昔、紙がまだ発明されていなかった頃には、こんな感じで竹に文字を書いて記録を残していました。ここに記されてるのは、『茶経』(ちゃきょう)といって、唐の時代(8世紀)、陸羽によって著されたお茶に関する最古の書です。
花絵文字
中国伝統芸術のひとつで、縁起の良い絵柄の組み合わせで文字を描いたもの。粥菜坊という文字の中にいろいろな動物や花、縁起物が見えますでしょうか?
爆竹
爆竹は、筒に火薬が詰めてあって、導火線に点火して爆発させて大きな音を鳴らす花火の一種です。魔除けの意味があるにで、見た目の綺麗さはないけれど、とにかく爆発音が凄くて鼓膜に響くって感じです。今では都市部での使用は制限されてますが、結婚式やお墓参りでも使うので、まだまだ身近な存在です。
発財樹(金のなる木)
日本ではバキラと呼ばれる金のなる木。中国では、発財樹と呼ばれます。でも、観葉植物ですから、枯れてしまいます。

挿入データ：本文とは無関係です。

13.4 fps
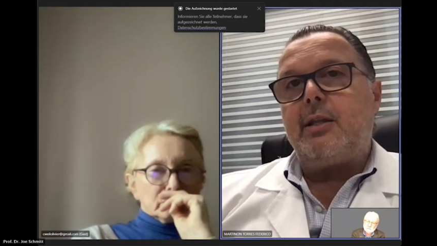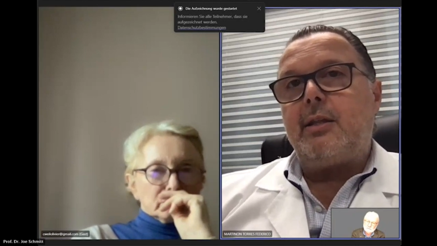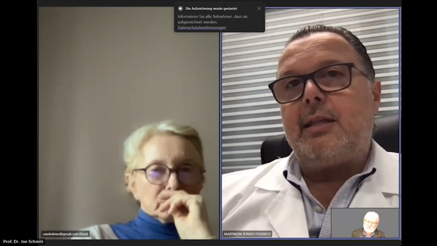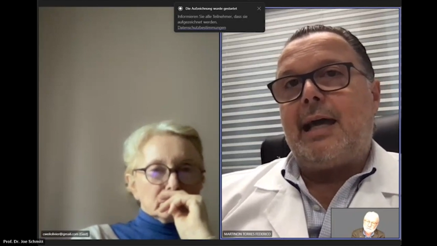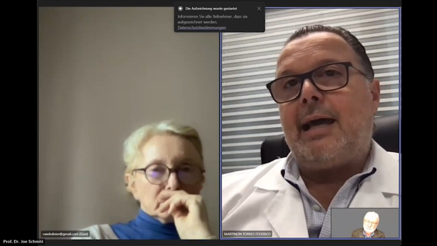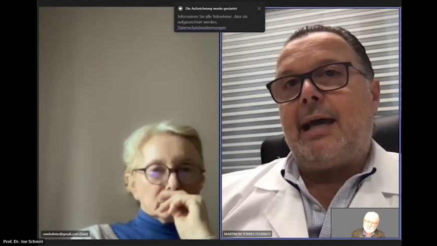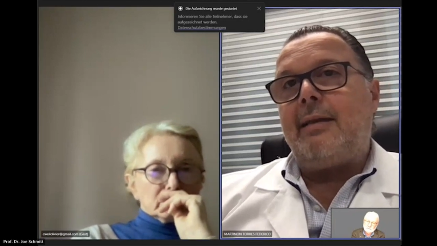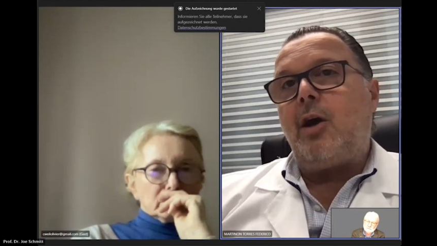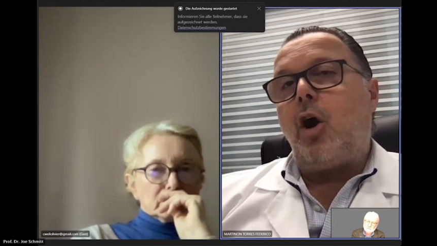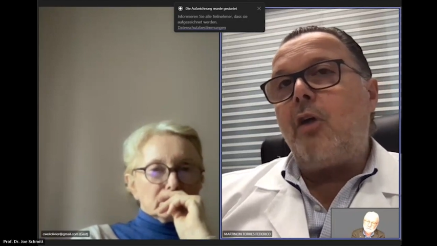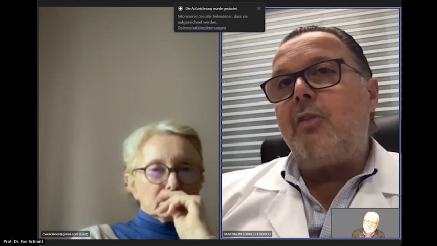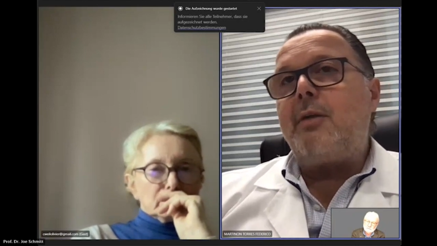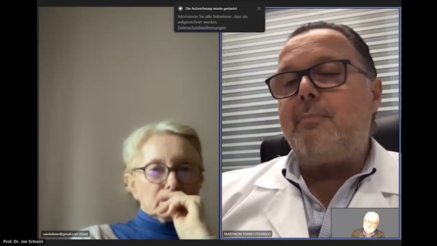Speaker 1: than
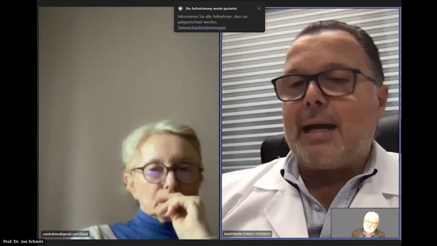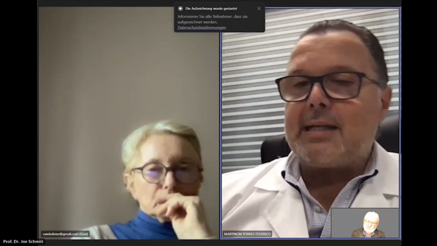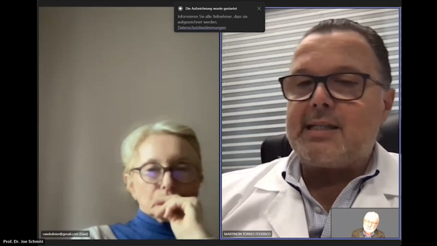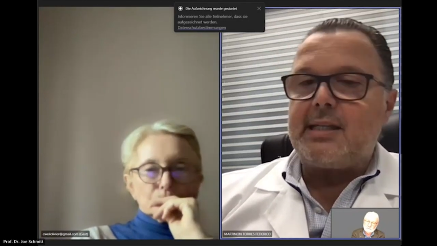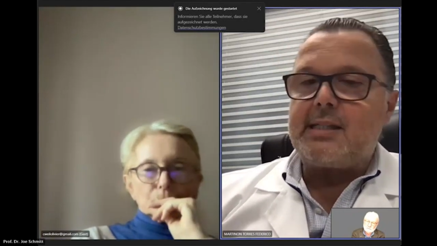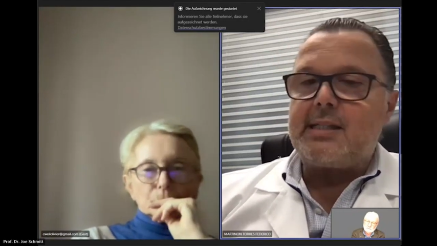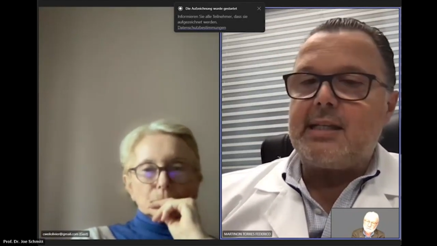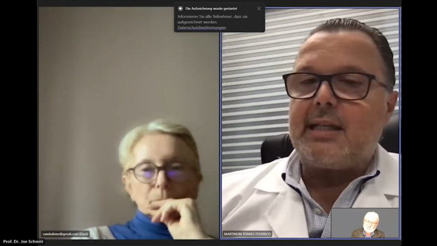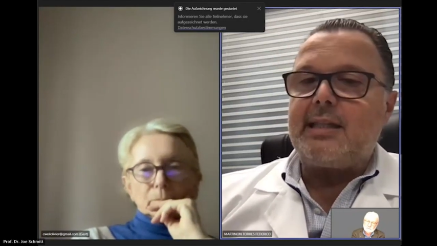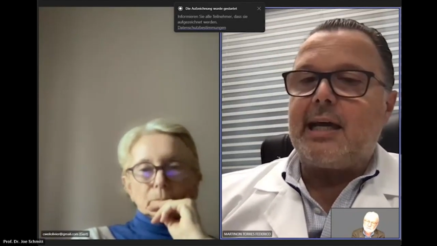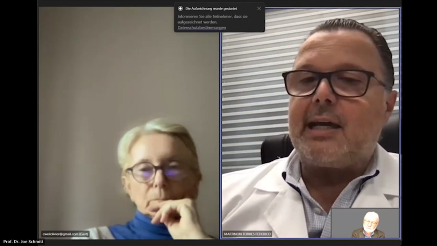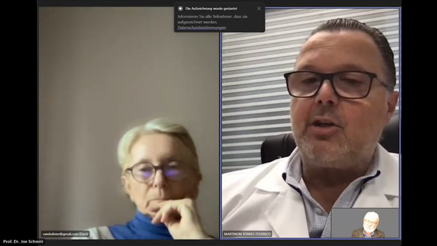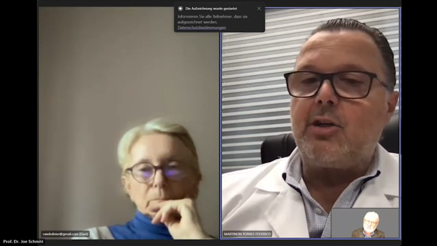other vaccines that
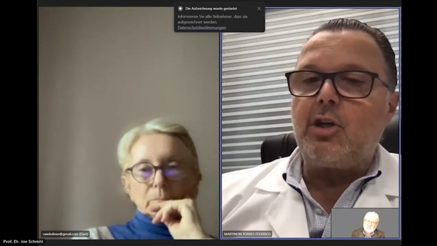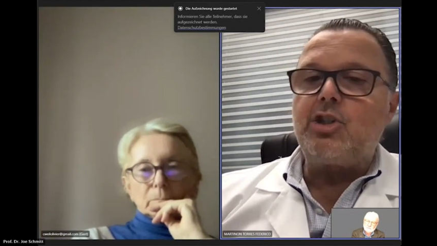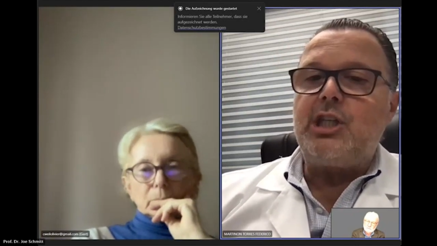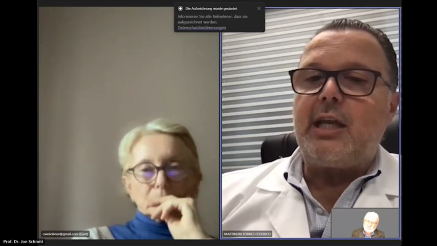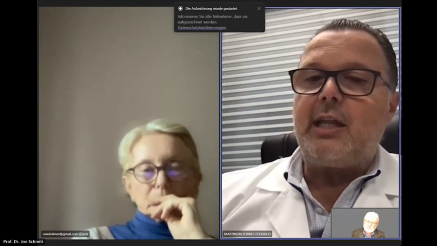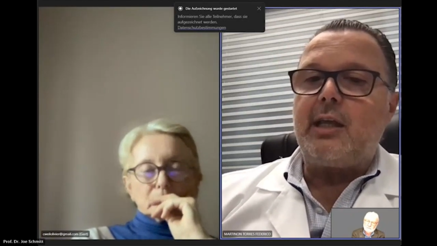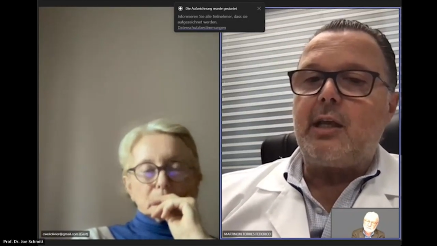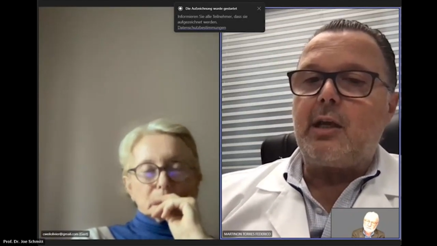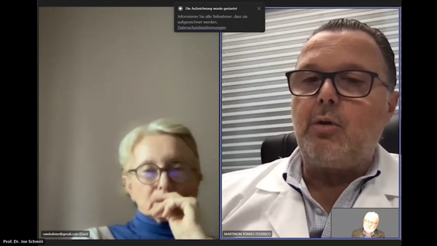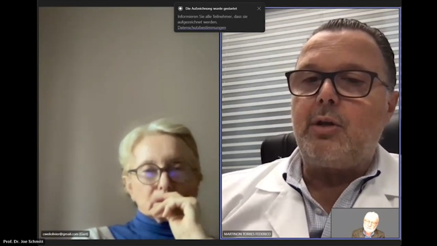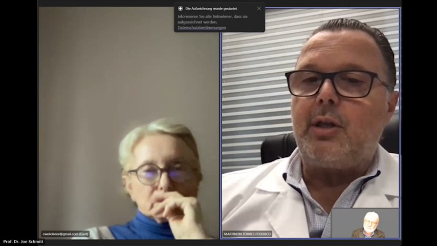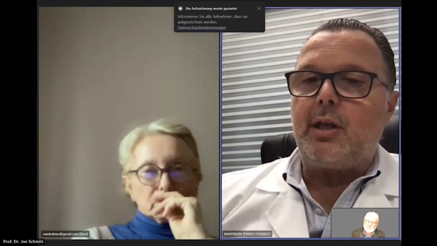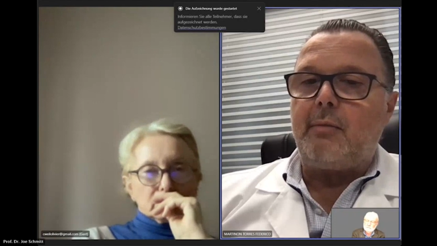are not yet
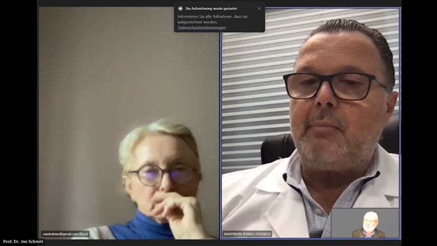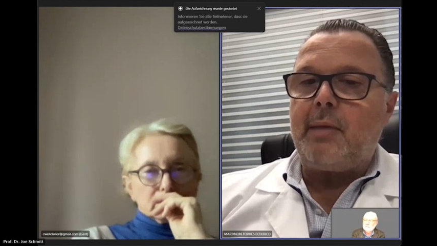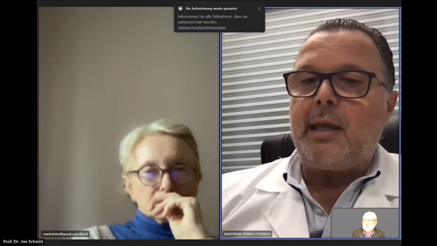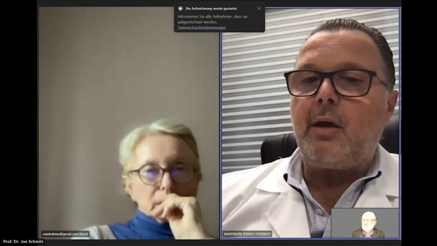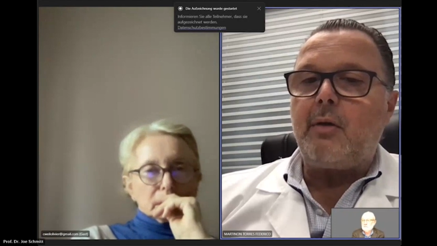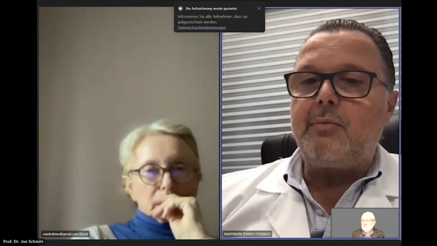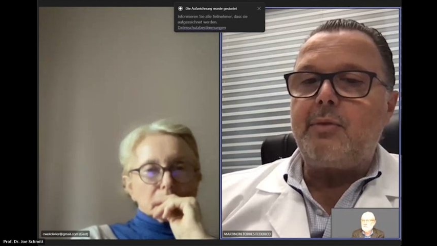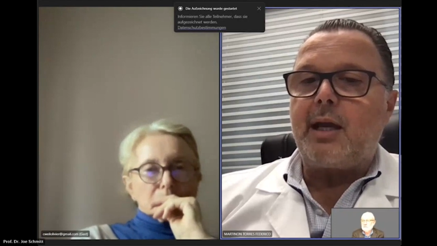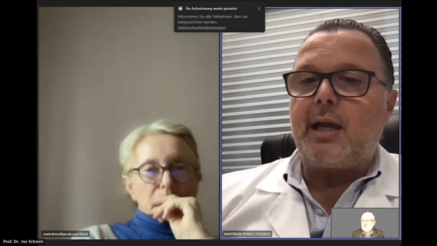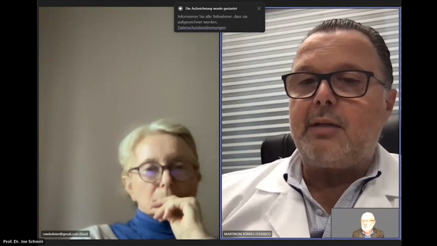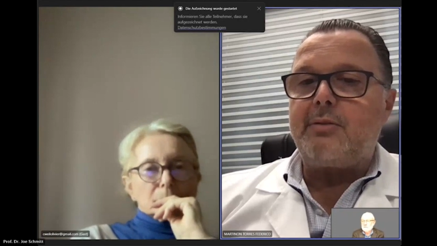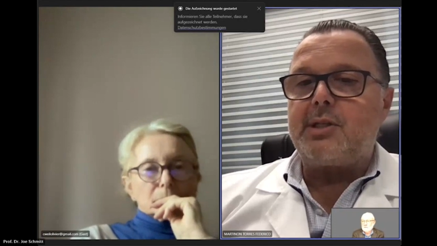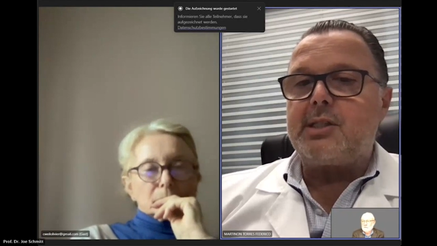included in many of the
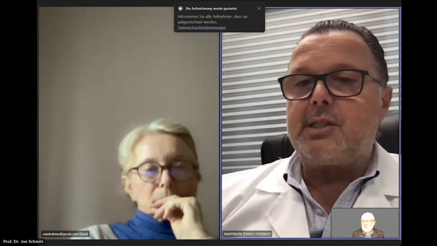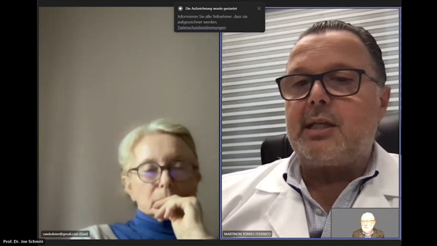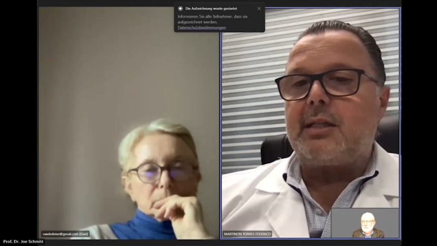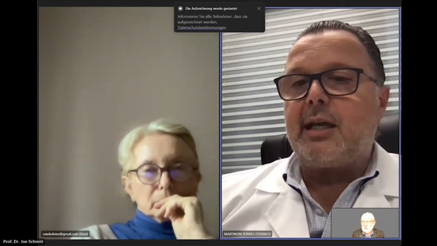countries that are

そこで、こうした縁起物をいっぱいくっつけたキンキラキンの発財樹があります。
小鳥と鳥籠
中国では、公園や広場で人が集まってダンスや太極拳をしたり、歌を歌ったりしているのをよく見かけます。その中で、鳥の散歩ってことでしょうか、鳥籠を持って集まっている人たちがいます。こうした集まりは高齢者によく見られ、高齢になっても社交的で、孤独死なんてあまり考えられない社会です。

景勝地桂林と牡丹の花の掛け軸
本来なら広州を描いた画を掛けたいところですが、景勝地という面では広州がかなわない場所が中国国内にはいっぱいあります。粥菜坊が掛けているのは、桂林の漓江を描いた水墨画。春夏秋冬がそれぞれが描かれています。夏の絵には、象の鼻と呼ばれる有名な観光スポットが描かれ、これに気付く方もおおいかもしれません。さして、中央に飾っている画は、牡丹。牡丹は中国の国花なんです。赤くて艶やかであり、それほどケバケバしくない牡丹の画を選びました。気に入っています。

パッチワーク
トイレの前とトイレの中に飾っているパッチワークは自家製です。粥菜坊がオープンする直前に作りました。パッチワークをする女性も多いので、これを飾っておくと、話題のきっかけになったりします。パッチワークをする人は、是非パッチワークのお話をしたいです。

粥菜坊の看板
銅板で作った粥菜坊の文字。よく中国の古い字体として使われる隷書体(れいしょたい)よりも、さらに古い篆書体(てんしょたい)とおう字体で作りました。秦が中国を統一した(紀元前221年)よりも前の春秋戦国時代に整備された字体だそうです。

グレーレンガによる壁
壁紙ではなく、グレーレンガを遠方より取り寄せて壁を作りました。中国の古い町並みなどでもよく見かけるグレーレンガは、どこか懐かしい空間を作り出すので外装で一番こだわった部分です。